The Caribbean Lens International Film & Arts Festival wraps up the ‘Euzhan Palcy Week’ today, June 10-14th, named after Martinican international film director Euzhan Palcy.

Tomorrow June 15, 2019, Palcy, 61, will receive the Festival’s Trailblazer Award at a gala event in Hollywood, California.

Born in Martinique and an avid student of literature, theater, art and film, Palcy’s breakthrough as a global film director, writer and producer came via “Sugar Cane Alley,” a portrait of native life in Martinique under French colonial rule in the 1930s.
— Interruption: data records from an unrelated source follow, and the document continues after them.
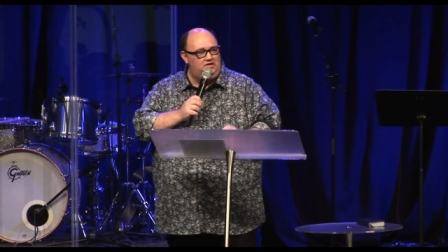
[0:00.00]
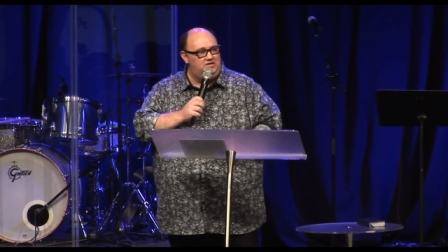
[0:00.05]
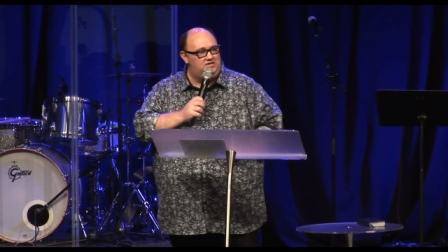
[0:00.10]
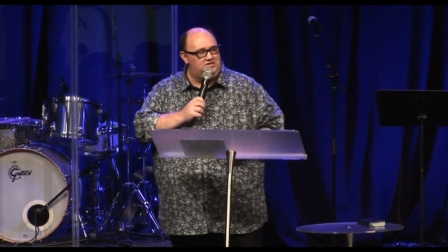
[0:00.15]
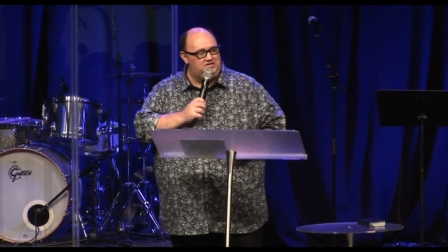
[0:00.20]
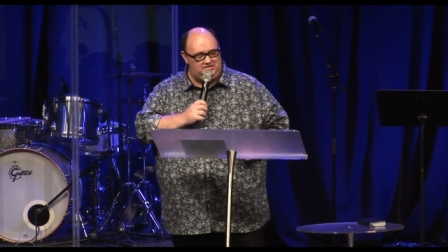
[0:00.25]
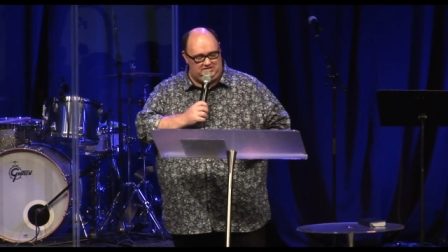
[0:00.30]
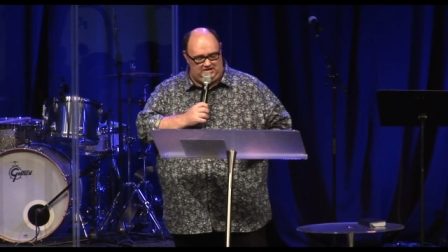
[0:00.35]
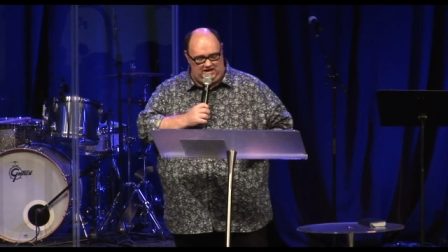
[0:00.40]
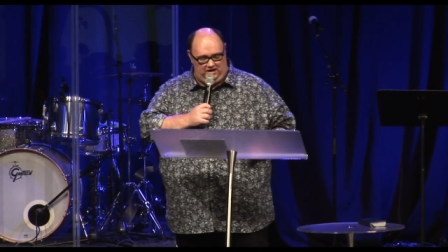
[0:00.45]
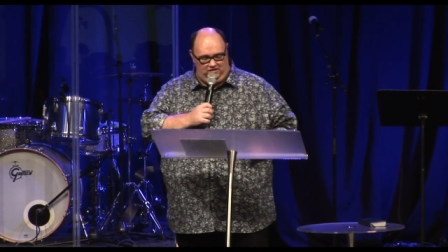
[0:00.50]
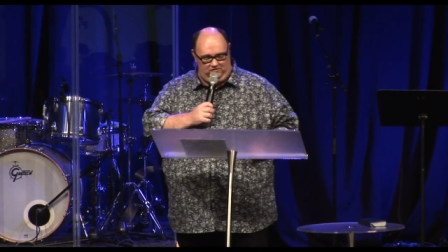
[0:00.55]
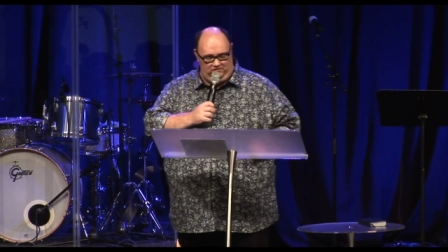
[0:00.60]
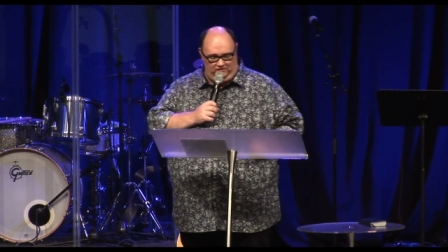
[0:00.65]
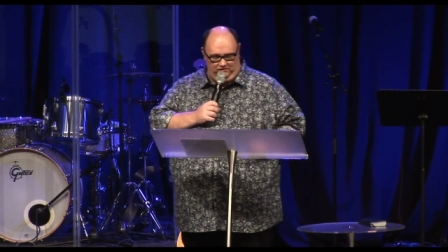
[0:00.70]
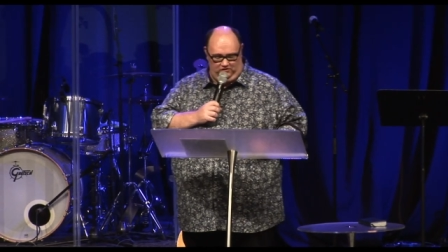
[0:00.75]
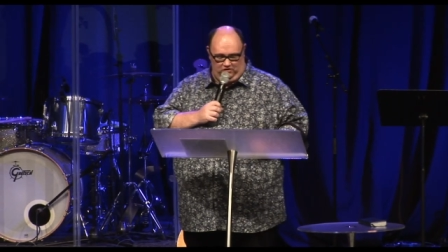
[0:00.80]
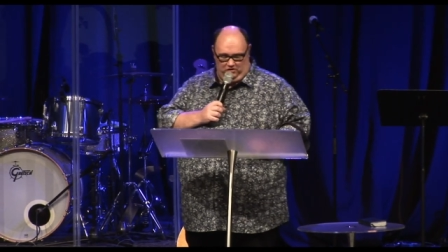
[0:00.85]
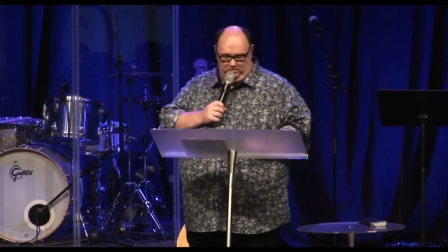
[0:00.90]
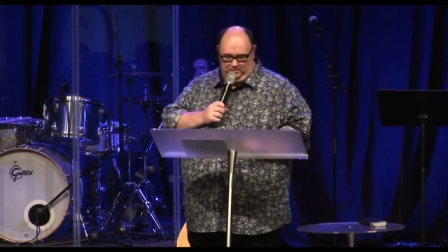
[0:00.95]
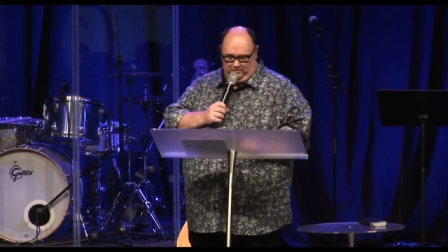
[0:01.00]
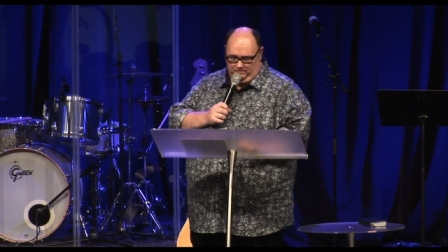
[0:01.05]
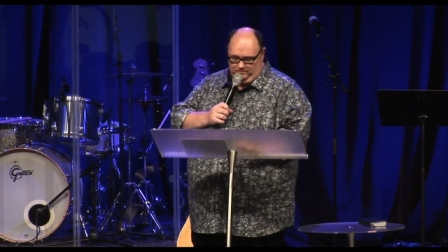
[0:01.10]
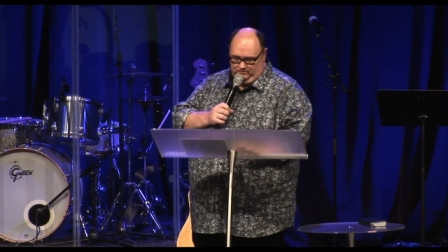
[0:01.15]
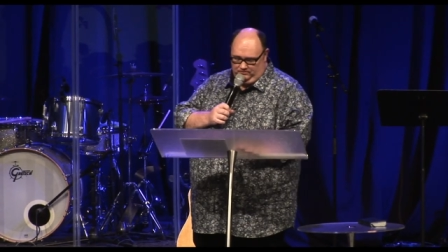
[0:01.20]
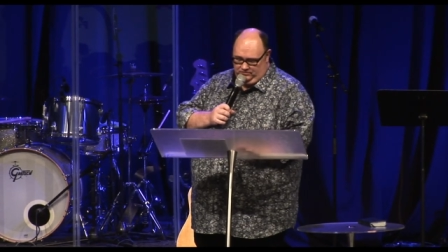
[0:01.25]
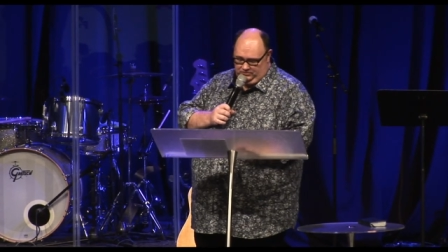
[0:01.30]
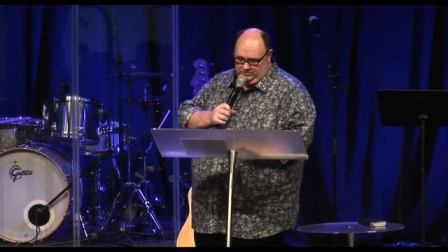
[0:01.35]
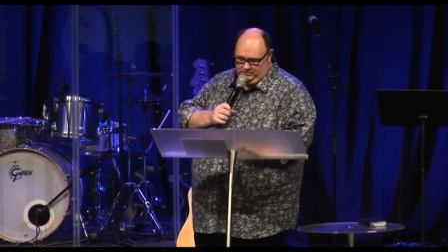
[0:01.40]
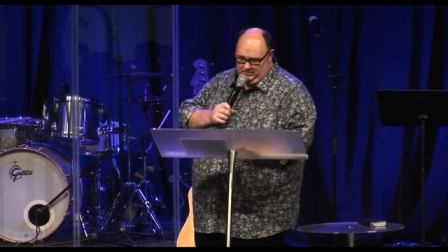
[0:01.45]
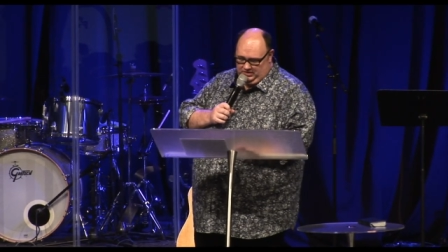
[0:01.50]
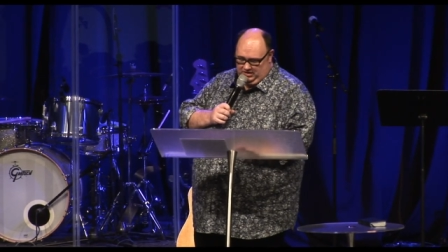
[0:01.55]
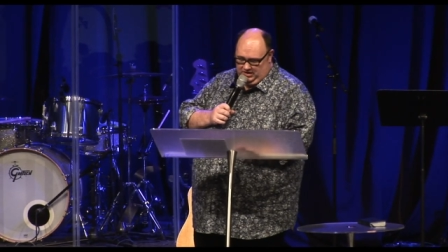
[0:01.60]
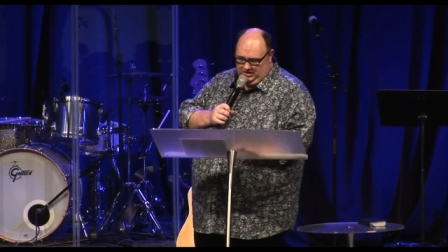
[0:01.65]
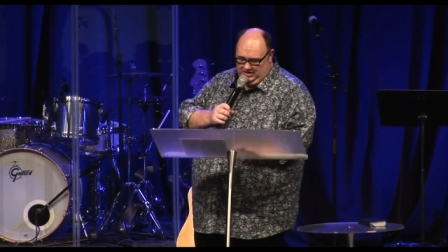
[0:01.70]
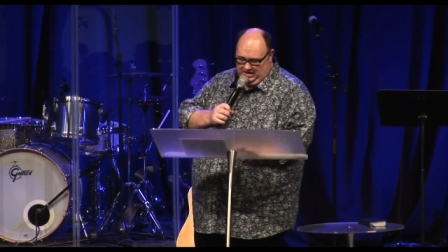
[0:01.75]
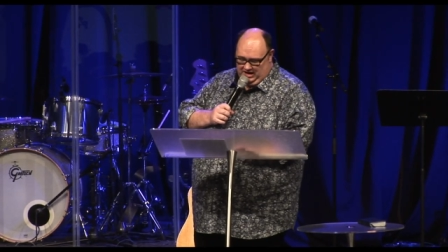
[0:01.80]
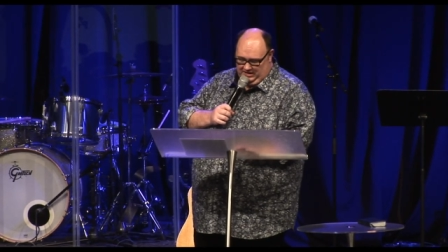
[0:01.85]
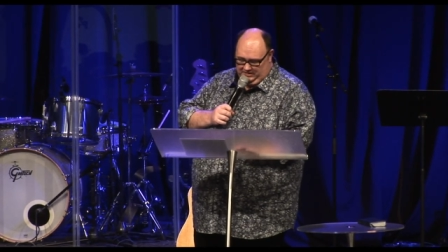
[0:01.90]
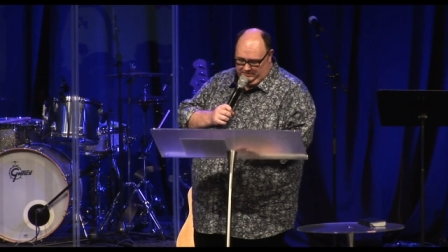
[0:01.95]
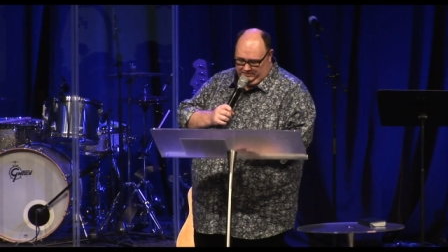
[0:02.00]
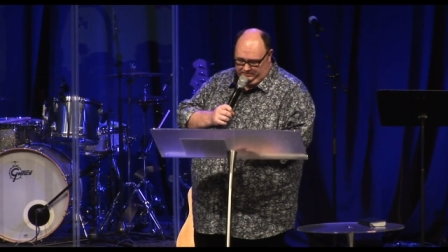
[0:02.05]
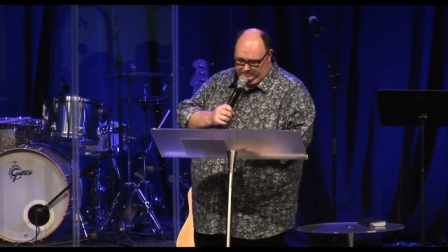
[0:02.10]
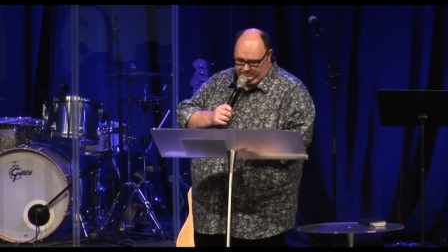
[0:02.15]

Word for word: to stand firm in that.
Released to great acclaim in 1983, it won a 1984 César Award, the French equivalent of an Academy Award, for Best First Feature Film, a first for a woman and for a black director, and more than a dozen other international prizes, including the Silver Lion Best First Film and Best Lead Actress awards at the 1983 Venice Film Festival, more firsts for a black director.
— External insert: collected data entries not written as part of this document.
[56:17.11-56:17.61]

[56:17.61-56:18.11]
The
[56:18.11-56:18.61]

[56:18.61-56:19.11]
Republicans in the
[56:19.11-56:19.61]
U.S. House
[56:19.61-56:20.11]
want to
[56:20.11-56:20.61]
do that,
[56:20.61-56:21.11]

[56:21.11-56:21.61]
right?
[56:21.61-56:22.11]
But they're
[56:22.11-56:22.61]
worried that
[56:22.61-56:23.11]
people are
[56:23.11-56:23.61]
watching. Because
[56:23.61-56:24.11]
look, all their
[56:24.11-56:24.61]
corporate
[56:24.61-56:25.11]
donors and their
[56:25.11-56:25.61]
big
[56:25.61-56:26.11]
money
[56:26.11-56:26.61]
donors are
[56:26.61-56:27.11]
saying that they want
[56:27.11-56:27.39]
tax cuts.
Palcy later moved on to become the first black female director of a film produced by major Hollywood studio MGM. The film, “A Dry White Season,” explored the injustice and exploitation of apartheid in South Africa. It was partially filmed undercover in apartheid Soweto and included top actors – Donald Sutherland, Susan Sarandon and Marlon Brando, whom Palcy coaxed out of retirement and directed to a 1990 Best Supporting Actor nomination.
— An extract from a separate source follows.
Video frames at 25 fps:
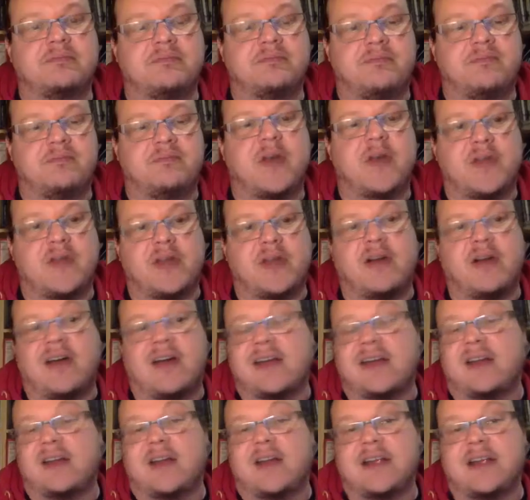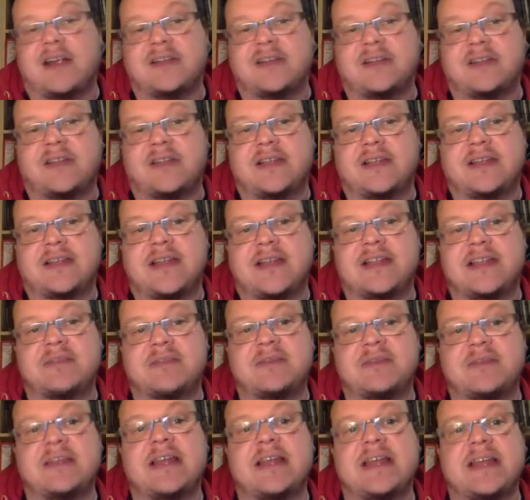further guidelines on the
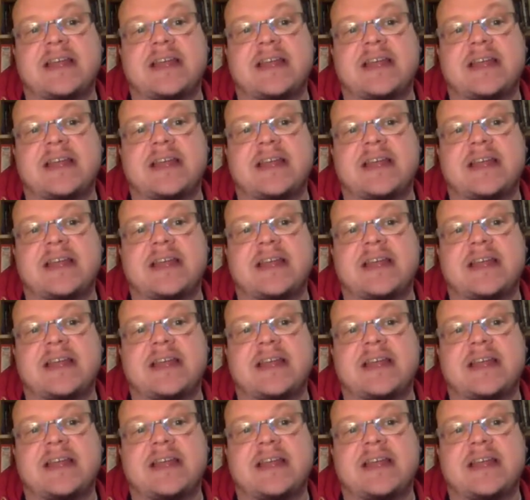assessment,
This made Palcy the only woman filmmaker ever to direct Brando and the first black director, now joined by Spike Lee, to guide an actor to an Oscar nod.

In 1992, she wrote and directed the musical and fantasy film, ‘Siméon,’ with Kassav, the Godfathers of Zouk Music. There after, in 1994, she filmed the documentary trilogy ‘Aimé Césaire: A Voice For History,’ which was reissued in 2006 as ‘Aimé Césaire: A Voice For The 21st Century  and directed and co-produced Ruby Bridges (Disney, 1998).

The film, ‘The Killing Yard,’ (Paramount/Showtime) followed in 2001 for which she received a Silver Gavel Award for “Best Film About Justice” by The American Bar Association.

In 2006, she directed the French documentary ‘Parcours de Dissidents (The Journey Of The Dissidents),’ which tells the incredible story of 5,000 French West Indians, young fighters (boys and girls) during World War II. Her struggle for their national recognition was officially acknowledged by former French President Nicolas Sarkozy who presented to her France’s highest award: the Legion of Honor on behalf of all those courageous war veterans.

 In 2007, she directed the historical drama, ‘The Brides Of Bourbon Island (Les Mariées de L’Île Bourbon),’ about the colonization of the Reunion Island during the 17th century.

In a poll by the BBC/British Film Institute’ citing The 100 most Iconic Black Screen Icons of the Last 100 years, Palcy ranks among the top three in both the female and director’s categories.

In 2011, President Sarkozy asked her to direct the film that launched France’s National Tribute to Aimé Cesaire at the Pantheon; Cannes Film Festival and the MoMA (New York City’s Museum of Modern Art), which honored her for this work. Later that year, Palcy was decorated with the Officer Medal of National Order of Merit by President Sarkozy.

Palcy‘s films have undoubtedly a huge impact initiating humanitarian efforts globally for causes extremely important to her core values as a filmmaker and a person.

​She manages her time between her humanitarian work – helping disabled or very ill young people to rebuild themselves and achieve their dreams – and the development of new European and American film projects.

A high school, a movie theater and a road bear her name.

The Euzhan Palcy Week will close today, June 14th, with the screening of her third feature film, “Simeon,” at the Writer’s Guild Theater.